Photo Credit: Svitlana Hulko
The following is a summary of “Clinical Impact of the CARMENA Trial on Cytoreductive Nephrectomy Practices in the USA: A Difference-in-differences Analysis,” published in the September 2024 issue of Urology by Geduldig et al.
This study investigates whether cytoreductive nephrectomy (CN) practices in the United States have shifted following the publication of the Cancer du Rein Métastatique Nephrectomie et Antiangiogéniques (CARMENA) trial in 2018, which challenged the role of CN in metastatic renal cell carcinoma (RCC). The primary objective was to determine the effect of this pivotal trial on CN rates among patients with metastatic clear cell RCC (ccRCC). Using data from the National Cancer Database (2004–2020), a quasi-experimental difference-in-differences analysis was conducted to compare CN rates before and after 2018. The analysis also controlled for the localized nephrectomy (LN) rate in patients with nonmetastatic ccRCC, serving as the control group for assessing secular trends independent of metastatic disease status.

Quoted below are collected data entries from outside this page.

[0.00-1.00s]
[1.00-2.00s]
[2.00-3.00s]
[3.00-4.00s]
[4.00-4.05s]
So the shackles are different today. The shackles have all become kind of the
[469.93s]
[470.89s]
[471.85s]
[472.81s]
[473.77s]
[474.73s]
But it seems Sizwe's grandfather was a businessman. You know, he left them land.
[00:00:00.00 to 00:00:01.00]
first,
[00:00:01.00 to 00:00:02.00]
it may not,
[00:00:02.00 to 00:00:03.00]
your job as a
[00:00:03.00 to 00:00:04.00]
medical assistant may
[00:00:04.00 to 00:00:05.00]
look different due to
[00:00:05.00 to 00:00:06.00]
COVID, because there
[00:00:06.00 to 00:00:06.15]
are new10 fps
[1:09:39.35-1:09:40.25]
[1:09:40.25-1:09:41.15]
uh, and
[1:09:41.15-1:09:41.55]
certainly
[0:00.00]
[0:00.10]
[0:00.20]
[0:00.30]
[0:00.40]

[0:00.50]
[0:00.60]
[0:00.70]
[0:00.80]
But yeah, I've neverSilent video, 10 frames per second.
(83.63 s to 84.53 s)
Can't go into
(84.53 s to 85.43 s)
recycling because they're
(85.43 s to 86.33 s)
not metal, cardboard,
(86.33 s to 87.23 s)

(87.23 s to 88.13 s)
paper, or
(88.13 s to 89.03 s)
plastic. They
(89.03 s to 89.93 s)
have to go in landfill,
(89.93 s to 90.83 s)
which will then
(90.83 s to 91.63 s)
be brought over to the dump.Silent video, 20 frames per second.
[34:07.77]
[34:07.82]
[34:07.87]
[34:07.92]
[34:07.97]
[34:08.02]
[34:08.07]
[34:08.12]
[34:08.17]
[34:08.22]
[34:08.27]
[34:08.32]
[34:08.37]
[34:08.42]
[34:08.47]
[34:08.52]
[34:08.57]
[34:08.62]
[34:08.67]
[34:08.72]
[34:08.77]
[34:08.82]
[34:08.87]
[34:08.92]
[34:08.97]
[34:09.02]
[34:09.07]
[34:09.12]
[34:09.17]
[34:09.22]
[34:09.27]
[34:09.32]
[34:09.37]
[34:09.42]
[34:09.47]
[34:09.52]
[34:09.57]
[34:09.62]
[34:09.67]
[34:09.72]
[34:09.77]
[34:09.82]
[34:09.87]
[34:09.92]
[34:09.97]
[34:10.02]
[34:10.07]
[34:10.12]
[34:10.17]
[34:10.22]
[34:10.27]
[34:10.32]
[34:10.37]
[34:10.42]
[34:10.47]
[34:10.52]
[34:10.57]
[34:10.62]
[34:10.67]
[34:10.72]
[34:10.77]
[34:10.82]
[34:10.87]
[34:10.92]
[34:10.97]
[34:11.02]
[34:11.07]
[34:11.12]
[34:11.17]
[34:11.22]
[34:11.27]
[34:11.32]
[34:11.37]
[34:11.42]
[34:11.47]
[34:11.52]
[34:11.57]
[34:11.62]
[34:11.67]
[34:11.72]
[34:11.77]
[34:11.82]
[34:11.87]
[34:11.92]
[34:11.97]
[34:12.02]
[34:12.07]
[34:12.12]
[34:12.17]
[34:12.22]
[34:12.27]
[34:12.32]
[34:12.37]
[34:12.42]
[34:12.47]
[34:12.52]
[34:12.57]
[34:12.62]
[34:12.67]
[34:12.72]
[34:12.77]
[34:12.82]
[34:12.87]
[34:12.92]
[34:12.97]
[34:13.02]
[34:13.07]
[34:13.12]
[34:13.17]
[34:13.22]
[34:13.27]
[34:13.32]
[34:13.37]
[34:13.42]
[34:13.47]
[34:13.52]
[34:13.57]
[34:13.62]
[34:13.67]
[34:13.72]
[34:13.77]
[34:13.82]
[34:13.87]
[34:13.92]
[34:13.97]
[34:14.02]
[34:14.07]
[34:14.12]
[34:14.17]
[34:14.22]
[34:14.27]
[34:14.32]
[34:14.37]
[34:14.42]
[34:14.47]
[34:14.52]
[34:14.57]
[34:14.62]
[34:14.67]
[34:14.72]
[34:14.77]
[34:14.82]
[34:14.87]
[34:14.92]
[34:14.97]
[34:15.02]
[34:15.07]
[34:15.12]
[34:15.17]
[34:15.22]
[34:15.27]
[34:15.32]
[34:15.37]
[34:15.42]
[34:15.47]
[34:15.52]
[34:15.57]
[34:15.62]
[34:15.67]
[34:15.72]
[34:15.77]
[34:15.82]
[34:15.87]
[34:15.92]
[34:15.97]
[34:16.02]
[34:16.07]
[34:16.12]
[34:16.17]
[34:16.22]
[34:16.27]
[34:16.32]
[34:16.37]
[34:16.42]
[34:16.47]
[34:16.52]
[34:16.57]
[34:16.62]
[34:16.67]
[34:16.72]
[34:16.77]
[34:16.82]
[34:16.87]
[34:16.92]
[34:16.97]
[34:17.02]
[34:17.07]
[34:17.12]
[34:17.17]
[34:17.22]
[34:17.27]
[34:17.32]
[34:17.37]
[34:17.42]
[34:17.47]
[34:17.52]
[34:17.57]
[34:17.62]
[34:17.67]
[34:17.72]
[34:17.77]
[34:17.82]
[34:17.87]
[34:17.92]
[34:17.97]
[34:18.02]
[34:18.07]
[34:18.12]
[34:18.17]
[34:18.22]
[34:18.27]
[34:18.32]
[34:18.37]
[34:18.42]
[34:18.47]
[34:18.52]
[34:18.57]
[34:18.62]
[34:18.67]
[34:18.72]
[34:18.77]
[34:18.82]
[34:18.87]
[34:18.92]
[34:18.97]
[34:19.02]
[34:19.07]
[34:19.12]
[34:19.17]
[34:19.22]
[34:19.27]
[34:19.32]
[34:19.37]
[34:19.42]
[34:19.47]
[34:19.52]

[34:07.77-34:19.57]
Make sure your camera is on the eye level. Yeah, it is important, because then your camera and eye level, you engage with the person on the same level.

The results revealed a significant decline in CN rates post-CARMENA. Specifically, the difference-in-differences analysis identified a statistically significant decrease in CN rate, with a β-coefficient of –0.06 (standard error: 0.025, p = 0.028). This corresponds to an absolute reduction of 10.2% and a relative reduction of 31.8%, as the CN rate dropped from 34.7% to 21.9%, compared to the expected rate of 32.1%. These findings suggest a notable shift in clinical practice, likely influenced by the CARMENA trial’s publication, which questioned the utility of CN in the era of targeted therapies. However, the study also acknowledges that other unexamined factors, such as evolving systemic therapies or other contemporary clinical trials, may have contributed to this decline.
The study’s conclusions indicate that the CARMENA trial significantly impacted CN utilization in the United States, driving a marked reduction in the surgical management of metastatic RCC. Importantly, this shift occurred with minimal variation across regions, demographic groups, and healthcare facilities, suggesting a broad and consistent integration of the trial’s findings into clinical practice. These results underscore the trial’s influence on the evolving treatment paradigm for metastatic RCC and highlight the importance of evidence-based shifts in surgical decision-making.